TASK ITEM -
Your job is to transcribe the material exactly, every line included.

THE DATA -
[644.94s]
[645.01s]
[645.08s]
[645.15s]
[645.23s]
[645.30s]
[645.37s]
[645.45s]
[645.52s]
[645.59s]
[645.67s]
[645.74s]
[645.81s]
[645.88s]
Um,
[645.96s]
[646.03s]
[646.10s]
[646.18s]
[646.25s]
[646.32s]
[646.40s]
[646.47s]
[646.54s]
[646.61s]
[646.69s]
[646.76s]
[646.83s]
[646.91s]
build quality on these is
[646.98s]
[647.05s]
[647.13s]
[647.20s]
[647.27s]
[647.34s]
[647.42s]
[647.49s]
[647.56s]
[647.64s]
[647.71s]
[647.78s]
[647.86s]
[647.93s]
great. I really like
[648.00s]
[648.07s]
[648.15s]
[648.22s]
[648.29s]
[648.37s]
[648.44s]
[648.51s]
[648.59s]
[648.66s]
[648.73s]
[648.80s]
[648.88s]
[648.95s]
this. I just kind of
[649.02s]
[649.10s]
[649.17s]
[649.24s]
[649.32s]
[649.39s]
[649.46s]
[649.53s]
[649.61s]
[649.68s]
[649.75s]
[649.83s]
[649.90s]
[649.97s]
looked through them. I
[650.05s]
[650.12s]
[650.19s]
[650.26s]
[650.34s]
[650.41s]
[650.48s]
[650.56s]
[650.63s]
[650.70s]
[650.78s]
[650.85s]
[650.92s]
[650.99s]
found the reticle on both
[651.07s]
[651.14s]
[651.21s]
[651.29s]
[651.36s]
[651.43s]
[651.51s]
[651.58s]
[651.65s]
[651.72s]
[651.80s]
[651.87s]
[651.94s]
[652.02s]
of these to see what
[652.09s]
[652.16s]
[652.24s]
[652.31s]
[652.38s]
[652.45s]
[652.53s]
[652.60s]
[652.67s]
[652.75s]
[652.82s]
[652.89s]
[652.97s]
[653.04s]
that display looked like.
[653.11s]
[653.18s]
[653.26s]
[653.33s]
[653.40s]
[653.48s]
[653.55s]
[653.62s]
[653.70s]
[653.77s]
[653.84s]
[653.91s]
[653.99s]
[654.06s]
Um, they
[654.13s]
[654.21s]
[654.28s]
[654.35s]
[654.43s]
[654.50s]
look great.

EXERCISE RESULT -
[644.94s]
[645.01s]
[645.08s]
[645.15s]
[645.23s]
[645.30s]
[645.37s]
[645.45s]
[645.52s]
[645.59s]
[645.67s]
[645.74s]
[645.81s]
[645.88s]
Um,
[645.96s]
[646.03s]
[646.10s]
[646.18s]
[646.25s]
[646.32s]
[646.40s]
[646.47s]
[646.54s]
[646.61s]
[646.69s]
[646.76s]
[646.83s]
[646.91s]
build quality on these is
[646.98s]
[647.05s]
[647.13s]
[647.20s]
[647.27s]
[647.34s]
[647.42s]
[647.49s]
[647.56s]
[647.64s]
[647.71s]
[647.78s]
[647.86s]
[647.93s]
great. I really like
[648.00s]
[648.07s]
[648.15s]
[648.22s]
[648.29s]
[648.37s]
[648.44s]
[648.51s]
[648.59s]
[648.66s]
[648.73s]
[648.80s]
[648.88s]
[648.95s]
this. I just kind of
[649.02s]
[649.10s]
[649.17s]
[649.24s]
[649.32s]
[649.39s]
[649.46s]
[649.53s]
[649.61s]
[649.68s]
[649.75s]
[649.83s]
[649.90s]
[649.97s]
looked through them. I
[650.05s]
[650.12s]
[650.19s]
[650.26s]
[650.34s]
[650.41s]
[650.48s]
[650.56s]
[650.63s]
[650.70s]
[650.78s]
[650.85s]
[650.92s]
[650.99s]
found the reticle on both
[651.07s]
[651.14s]
[651.21s]
[651.29s]
[651.36s]
[651.43s]
[651.51s]
[651.58s]
[651.65s]
[651.72s]
[651.80s]
[651.87s]
[651.94s]
[652.02s]
of these to see what
[652.09s]
[652.16s]
[652.24s]
[652.31s]
[652.38s]
[652.45s]
[652.53s]
[652.60s]
[652.67s]
[652.75s]
[652.82s]
[652.89s]
[652.97s]
[653.04s]
that display looked like.
[653.11s]
[653.18s]
[653.26s]
[653.33s]
[653.40s]
[653.48s]
[653.55s]
[653.62s]
[653.70s]
[653.77s]
[653.84s]
[653.91s]
[653.99s]
[654.06s]
Um, they
[654.13s]
[654.21s]
[654.28s]
[654.35s]
[654.43s]
[654.50s]
look great.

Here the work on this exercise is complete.